Among the candidates, we find in particular Another End by the Italian Piero Messina (The attestation), with Gael Garcia Bernal and Bérénice Bejo, Black Tea by the Mauritanian Abderrahmane Sissako, filmmaker of the excellent Timbuktu, A Traveler’s Needs by the South Korean Hong Sang-Soo with Isabelle Huppert, Dahomeya documentary by Franco-Senegalese Mati Diop (Atlantic), Out of time by Frenchman Olivier Assayas (Sentimental destinies), autobiographical story with Vincent Macaigne as the filmmaker’s alter ego, confined during the pandemic with his brother (journalist Michka Assayas), A Different Man by the American Aaron Shimberg, who caused a sensation at the Sundance Film Festival last week, as well as The empire by Frenchman Bruno Dumont (Humanity, France), with Camille Cottin and Fabrice Luchini, announced as a pastiche of Star Wars…

“We are particularly proud of this year’s selection, which achieves the best possible balance between authors we admire and cherish, and powerful new voices in the independent cinema landscape,” said artistic director Carlo Chatrian on Monday, who is in his last year at the helm of the Berlinale.

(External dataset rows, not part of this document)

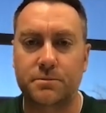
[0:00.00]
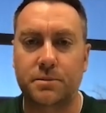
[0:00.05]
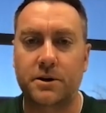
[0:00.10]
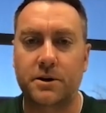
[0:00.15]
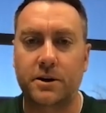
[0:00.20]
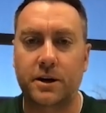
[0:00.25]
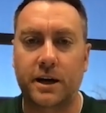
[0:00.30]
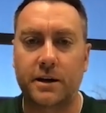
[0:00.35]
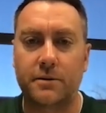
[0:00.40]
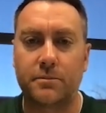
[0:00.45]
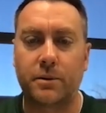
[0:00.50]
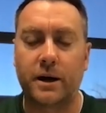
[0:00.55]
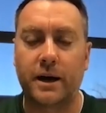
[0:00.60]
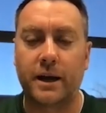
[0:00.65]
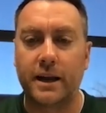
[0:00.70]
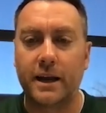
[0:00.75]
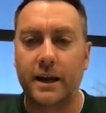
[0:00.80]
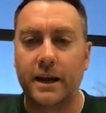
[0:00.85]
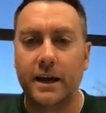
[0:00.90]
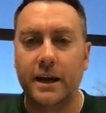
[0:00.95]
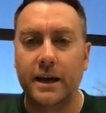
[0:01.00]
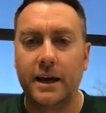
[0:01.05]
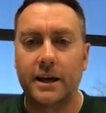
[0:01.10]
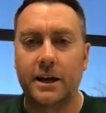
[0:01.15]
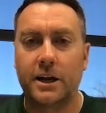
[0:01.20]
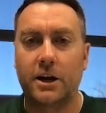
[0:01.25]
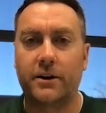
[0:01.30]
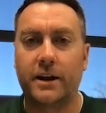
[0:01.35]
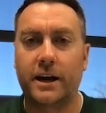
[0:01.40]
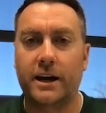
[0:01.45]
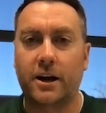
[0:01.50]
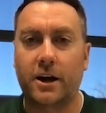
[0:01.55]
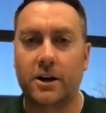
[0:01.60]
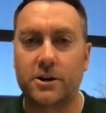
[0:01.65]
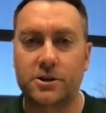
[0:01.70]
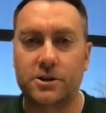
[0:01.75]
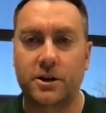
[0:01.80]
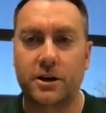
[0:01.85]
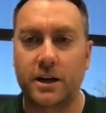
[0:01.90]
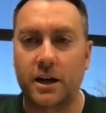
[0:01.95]
period, but sure. you know, Nick
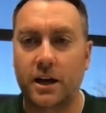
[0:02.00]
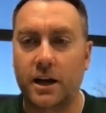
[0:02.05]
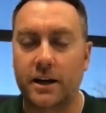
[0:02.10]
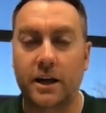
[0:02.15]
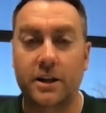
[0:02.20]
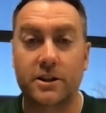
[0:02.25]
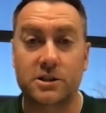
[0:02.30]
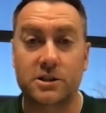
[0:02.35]
Archer and anotherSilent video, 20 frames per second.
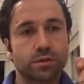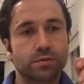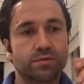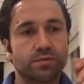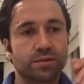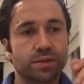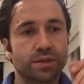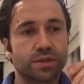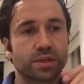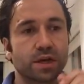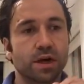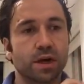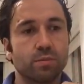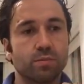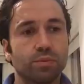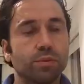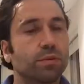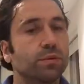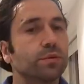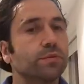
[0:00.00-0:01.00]
For
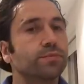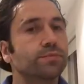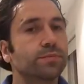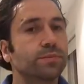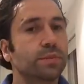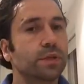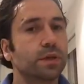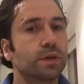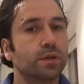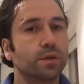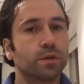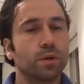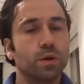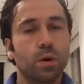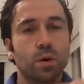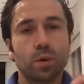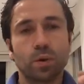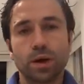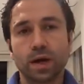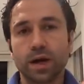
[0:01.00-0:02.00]
example,
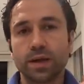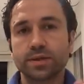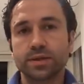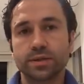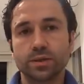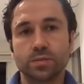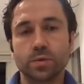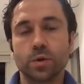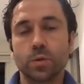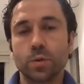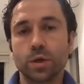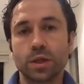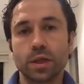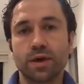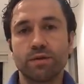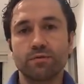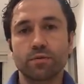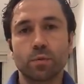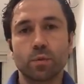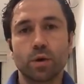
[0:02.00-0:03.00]
no customer will
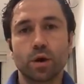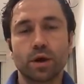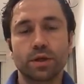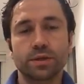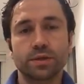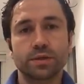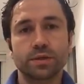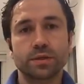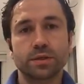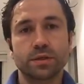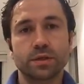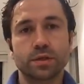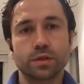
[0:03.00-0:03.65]
ever wantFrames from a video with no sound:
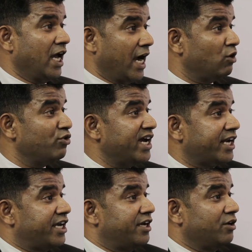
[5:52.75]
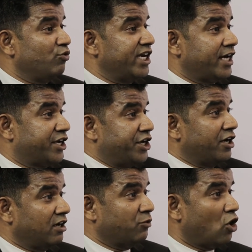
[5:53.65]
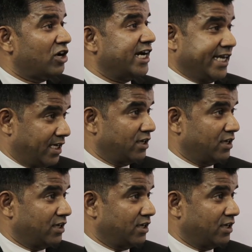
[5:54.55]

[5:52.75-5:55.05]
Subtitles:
and we are geared up already,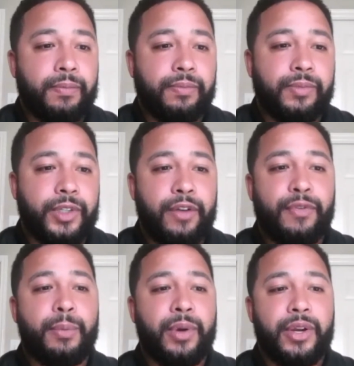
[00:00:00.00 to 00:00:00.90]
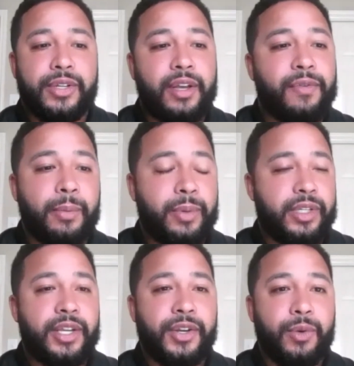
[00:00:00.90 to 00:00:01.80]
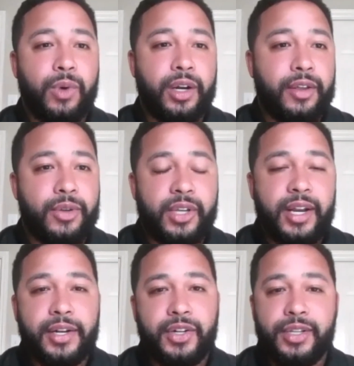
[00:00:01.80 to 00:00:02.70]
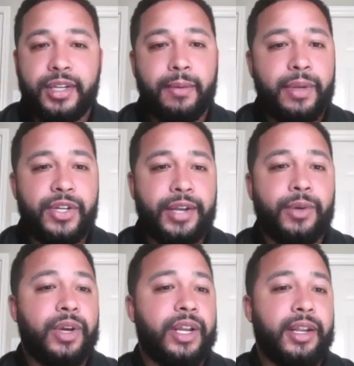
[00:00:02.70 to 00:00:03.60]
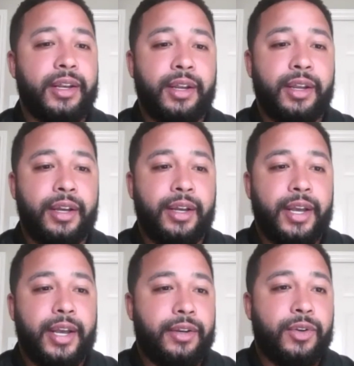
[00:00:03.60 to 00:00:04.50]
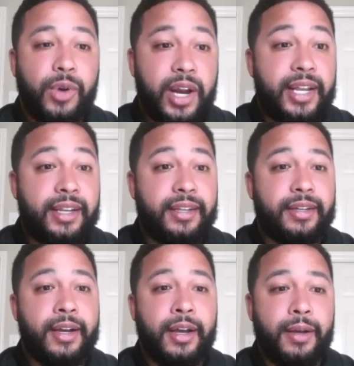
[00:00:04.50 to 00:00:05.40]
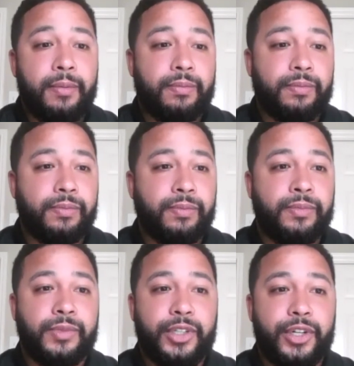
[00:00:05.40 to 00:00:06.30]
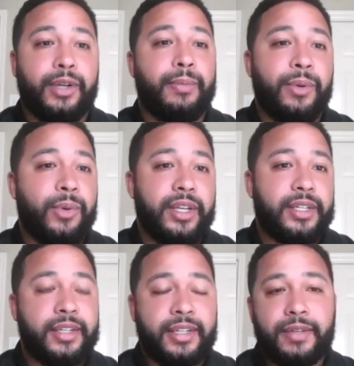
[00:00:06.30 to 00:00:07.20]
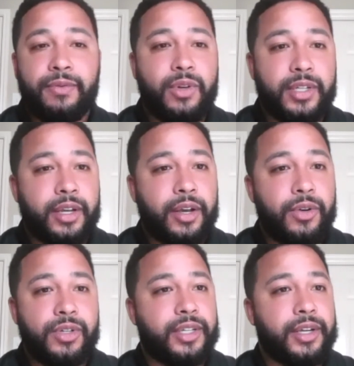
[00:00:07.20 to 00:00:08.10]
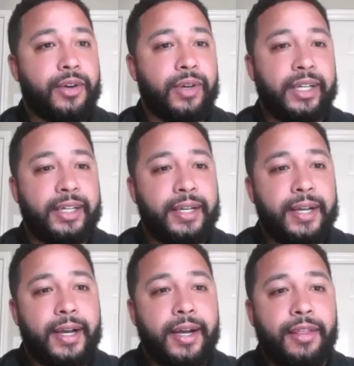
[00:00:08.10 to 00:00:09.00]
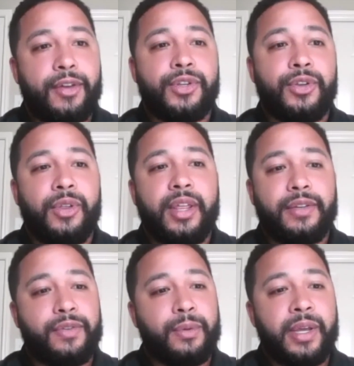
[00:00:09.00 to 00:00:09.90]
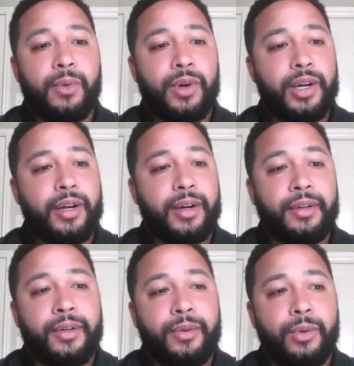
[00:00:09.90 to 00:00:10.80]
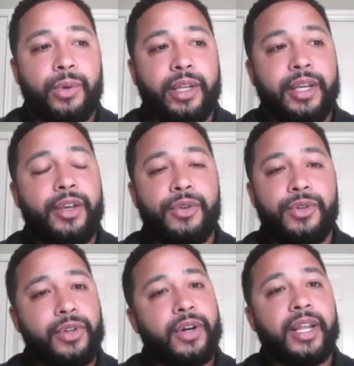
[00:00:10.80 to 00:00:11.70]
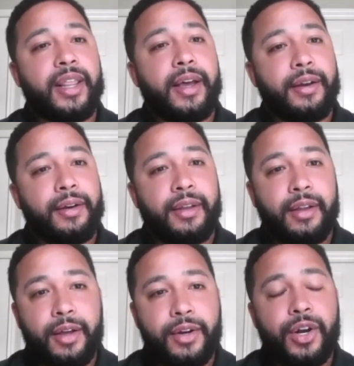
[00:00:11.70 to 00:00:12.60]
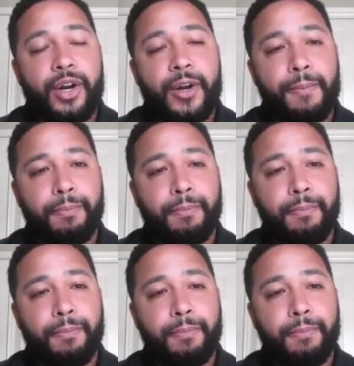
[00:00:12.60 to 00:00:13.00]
if you put yourself in a position where those connections can be genuine and great, you're going to be really successful as a coach. So those two things for me were really huge, learning that under her.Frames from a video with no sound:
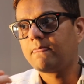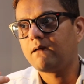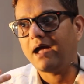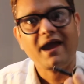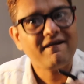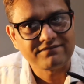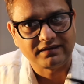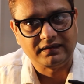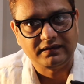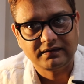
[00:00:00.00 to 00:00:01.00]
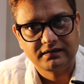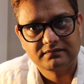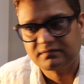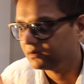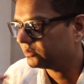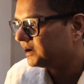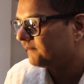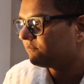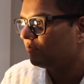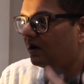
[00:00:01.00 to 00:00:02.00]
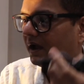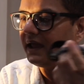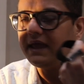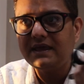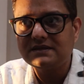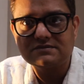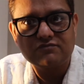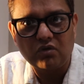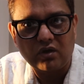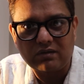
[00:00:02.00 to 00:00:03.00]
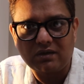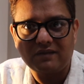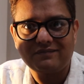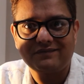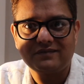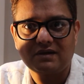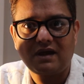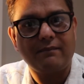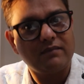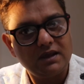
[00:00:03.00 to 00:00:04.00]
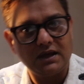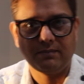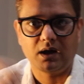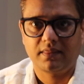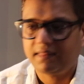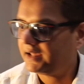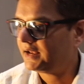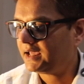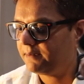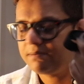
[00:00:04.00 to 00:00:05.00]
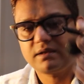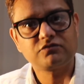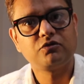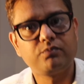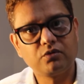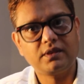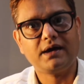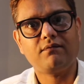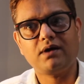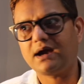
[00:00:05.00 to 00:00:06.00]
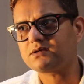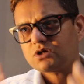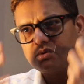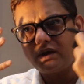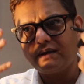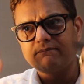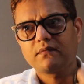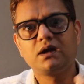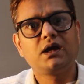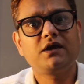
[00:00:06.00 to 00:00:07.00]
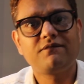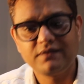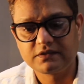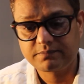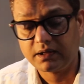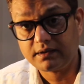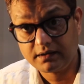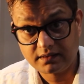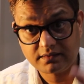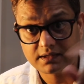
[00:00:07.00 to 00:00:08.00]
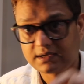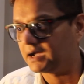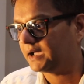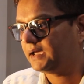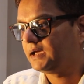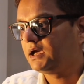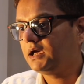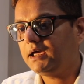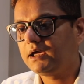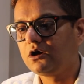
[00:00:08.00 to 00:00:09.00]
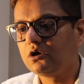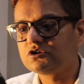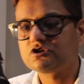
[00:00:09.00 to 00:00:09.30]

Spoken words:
heavy. So it's 450 grams, nearly about that, and plus you put that wire, so it feels. But another thing, guy, it goes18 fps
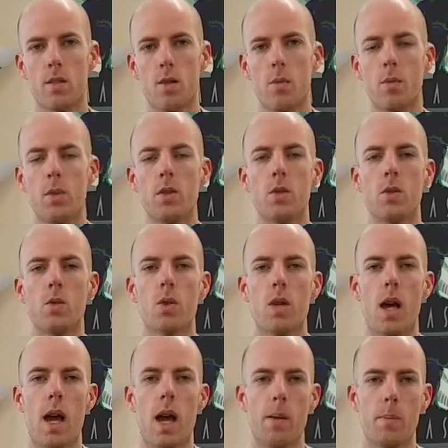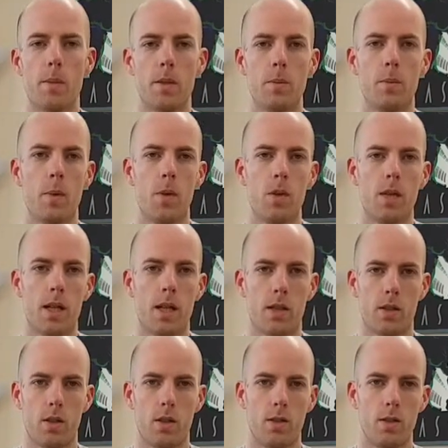something's going to happen to pull
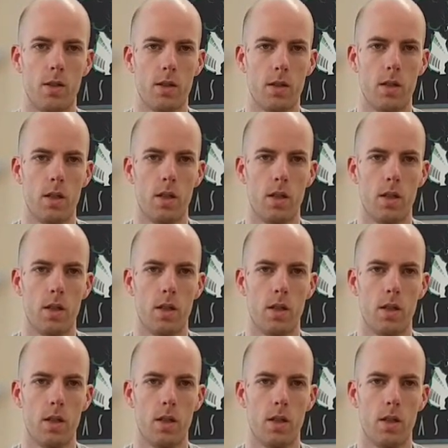that down.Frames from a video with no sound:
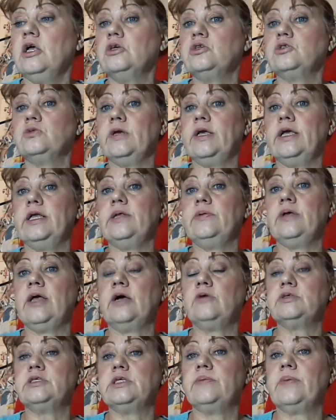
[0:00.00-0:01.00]
So anyway,
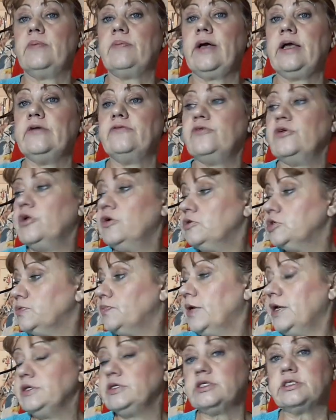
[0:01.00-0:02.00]
I'll say bye bye for now.
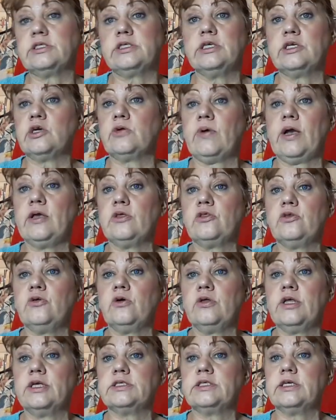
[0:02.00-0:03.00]
Spencer stayed quiet through
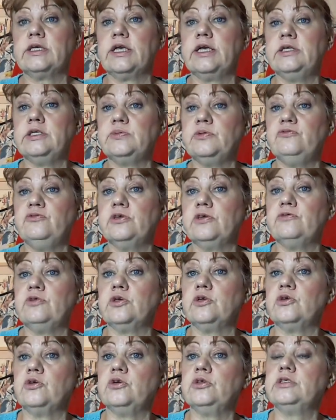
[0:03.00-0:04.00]
all this again, it's been really,
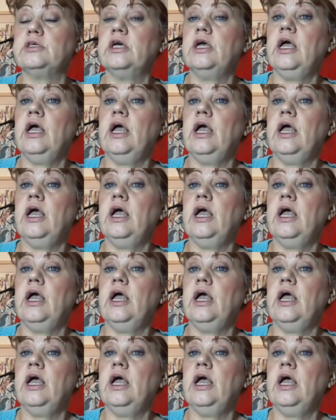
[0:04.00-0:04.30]
really good.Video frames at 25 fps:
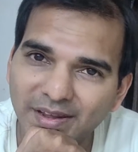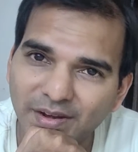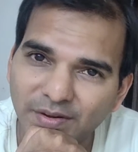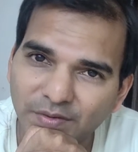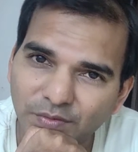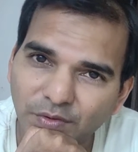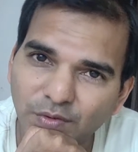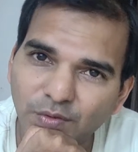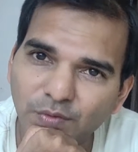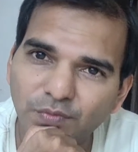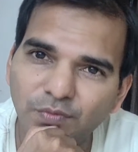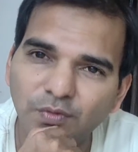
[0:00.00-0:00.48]

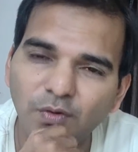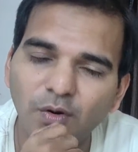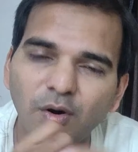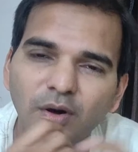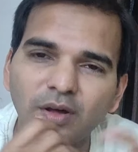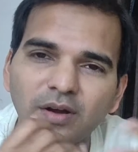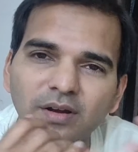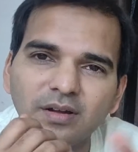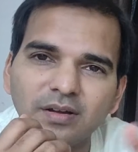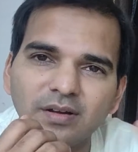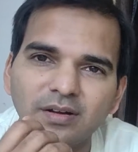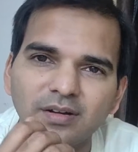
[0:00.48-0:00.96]
review
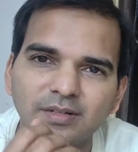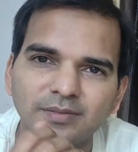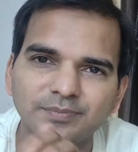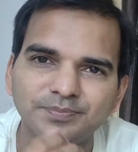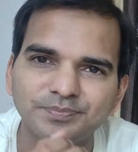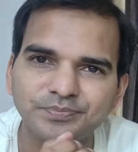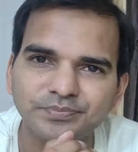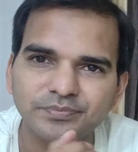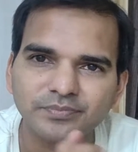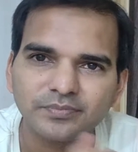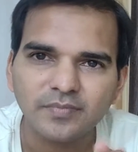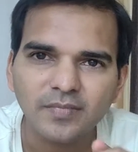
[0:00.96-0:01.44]

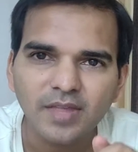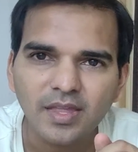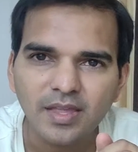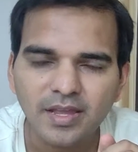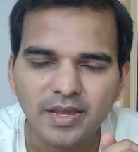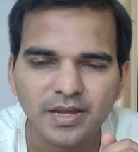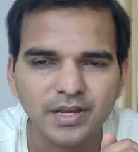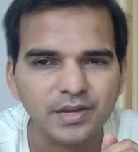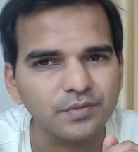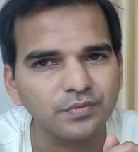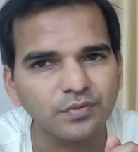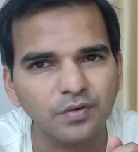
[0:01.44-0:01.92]
for
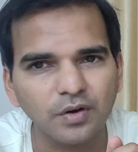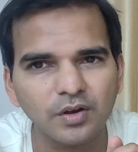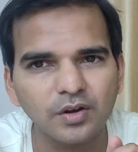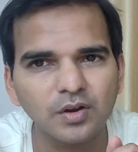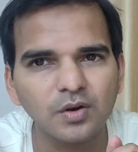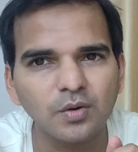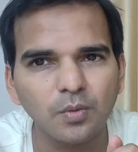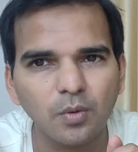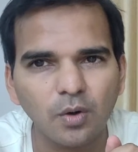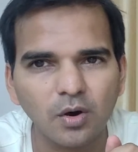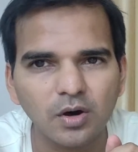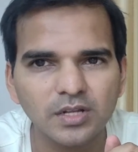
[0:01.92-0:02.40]

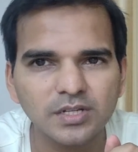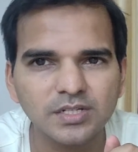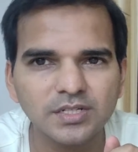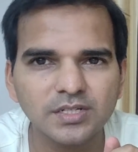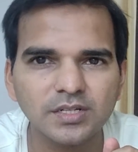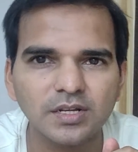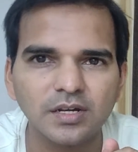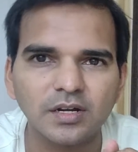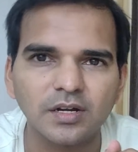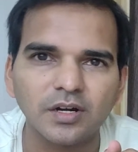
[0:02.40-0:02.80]
Inferno was.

Chatrian also unveiled on Monday the works of the parallel section Encounters, including the first film by French writer Christine Angot, A family, autobiographical documentary around the theme of incest. Several other films have already been announced in recent weeks, including that of Quebecer Philippe Lesage (Demons, Genesis), which will present Like fire in the Generation section, dedicated to young audiences. An honorary Golden Bear will also be awarded to American master Martin Scorsese.

Will Meryam Joobeur win the first Quebec Golden Bear for feature film since The Apprenticeship of Duddy Kravitz by Ted Kotcheff in 1974? The Press will be on hand to answer the question.